Ashkenasi food is generally flavorful, but the spiciest ingredients are onions and garlic. Not too many chilis! And definitely no cardamom. But Jewish people are part of every continent’s and every country’s population. So, local recipes get adopted, and adapted (if needed) to make them conform to the dietary rules (for those that follow them). Pork gets replaced by chicken, oil is used with meat instead of butter, and so on. And voilà, some local Indian dish gets transformed into Jewish chicken curry chitarnee.
This recipe, for example, has a bit more snap than standard Ashkenaski fare. It’s not super-spicy though. There’s onion, garlic, ginger, mild chilis, and cardamom. The garlic, onion, and ginger get cooked down slowly so they become more sweet and mellow than sharp. The cardamom is aromatic and herbal rather than strong or spicy. Lots of fresh lemon juice and some white wine vinegar add a piquant tang.

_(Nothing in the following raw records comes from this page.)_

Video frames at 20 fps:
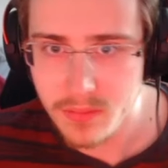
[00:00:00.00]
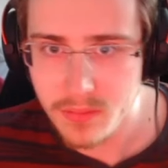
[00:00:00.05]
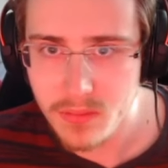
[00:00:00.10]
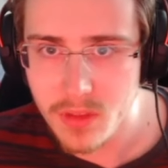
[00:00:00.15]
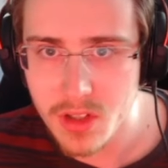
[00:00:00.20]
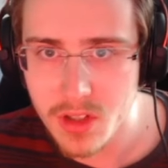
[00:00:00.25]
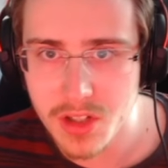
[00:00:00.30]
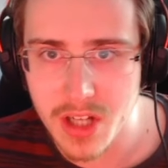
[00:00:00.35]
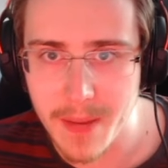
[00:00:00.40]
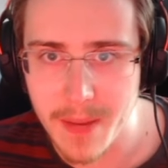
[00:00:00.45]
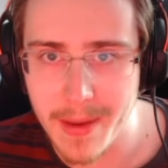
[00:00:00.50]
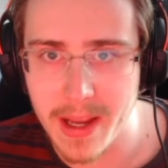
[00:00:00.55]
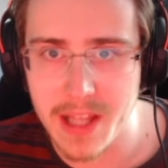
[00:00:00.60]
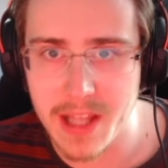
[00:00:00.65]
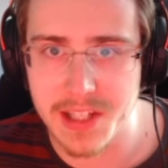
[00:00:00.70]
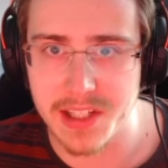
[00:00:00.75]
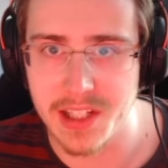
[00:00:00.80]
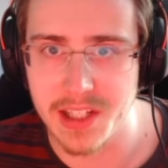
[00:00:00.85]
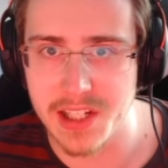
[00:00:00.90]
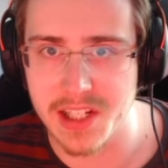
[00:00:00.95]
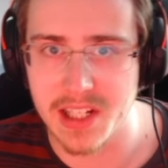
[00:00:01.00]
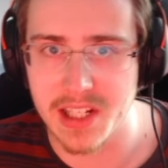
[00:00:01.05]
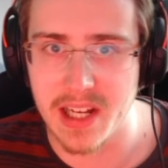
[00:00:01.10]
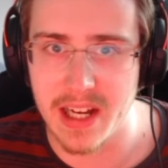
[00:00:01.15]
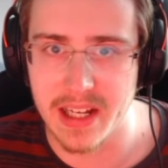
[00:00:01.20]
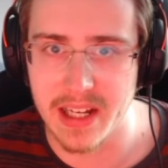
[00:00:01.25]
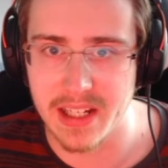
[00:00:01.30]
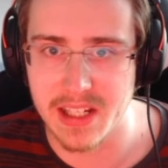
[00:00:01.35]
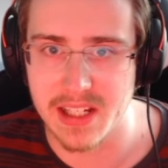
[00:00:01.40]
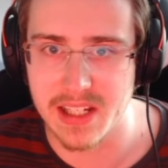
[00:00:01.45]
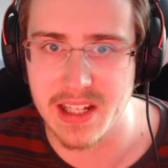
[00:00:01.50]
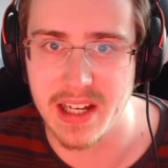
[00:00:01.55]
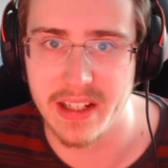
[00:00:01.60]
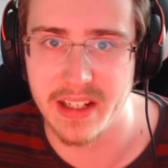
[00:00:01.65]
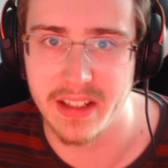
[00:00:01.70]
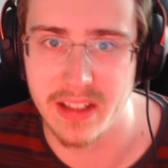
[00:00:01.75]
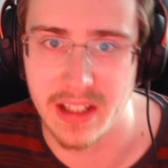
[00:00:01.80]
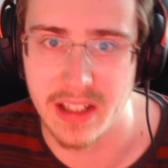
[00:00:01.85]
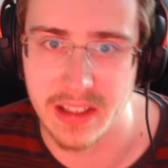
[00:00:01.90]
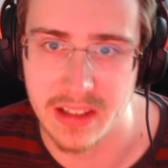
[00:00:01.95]
So I'm against this guy. He's
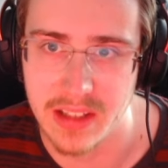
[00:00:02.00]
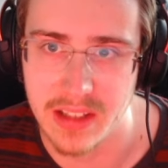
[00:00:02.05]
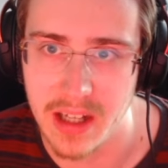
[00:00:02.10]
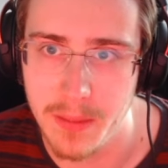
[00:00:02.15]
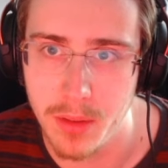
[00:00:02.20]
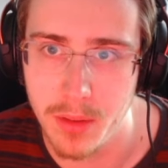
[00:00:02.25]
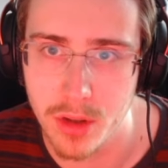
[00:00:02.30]
got a double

Azlin suggested a variation on this recipe to make it vegetarian, by replacing the chicken with bell peppers, eggplant and potatoes.

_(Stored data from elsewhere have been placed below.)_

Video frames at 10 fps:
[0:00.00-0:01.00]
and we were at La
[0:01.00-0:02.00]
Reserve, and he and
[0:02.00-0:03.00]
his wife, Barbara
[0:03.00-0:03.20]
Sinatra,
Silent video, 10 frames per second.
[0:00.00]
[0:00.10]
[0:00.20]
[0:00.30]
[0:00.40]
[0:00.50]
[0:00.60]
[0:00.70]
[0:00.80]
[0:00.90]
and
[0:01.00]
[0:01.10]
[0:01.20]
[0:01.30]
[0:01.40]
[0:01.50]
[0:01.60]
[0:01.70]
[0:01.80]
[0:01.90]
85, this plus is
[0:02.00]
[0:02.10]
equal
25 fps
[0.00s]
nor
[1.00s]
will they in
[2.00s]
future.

I didn’t want to make it fully vegetarian (though you certainly can if you want). But, I thought, well why not just add potatoes to the chicken version. Then it’s a one pot dinner. That way, there’s no extra rice to make on the side and it will all cook in the same pot in the same amount of time. Fewer pots to clean is always a good thing!
Tools and Ingredients for Jewish Chicken Curry Chitarnee
Garam Masala is a blend of warm, aromatic spices that gives a great flavor punch to many recipes. It’s not spicy though. It’s made with nutmeg, coriander, cumin, cloves, and seven other spices. It’s great on eggs, chicken, or to make your own chai (spiced tea). You can also add it to desserts (think pumpkin spice with a bit more flair), or hot drinks.
I confess when I first heard of cardamom I thought it would be spicy and overpowering. It isn’t! Instead, it adds an aromatic, slightly minty, herbal flavor to your food. Put it in your coffee as a “sweetener” without sugar. Or add it to dessert recipes (I’m thinking it would be great in a pear tart). Or toss one or two pods in with your rice for a flavor boost.
This is technically supposed to be used for brewing tea. However, I find they’re great for cooking. Trying to fish out a bay leaf is a pain.
With the tea ball, instead of splashing through a pan of chicken, or a pot of soup to find a bay leaf, cardamom pods, or whole cloves you aren’t going to eat, put them in a tea ball, and drop that into the pan, and hook the end on the side of the pot. That way, the spices are easy to remove, and you don’t have to worry about biting down on a clove!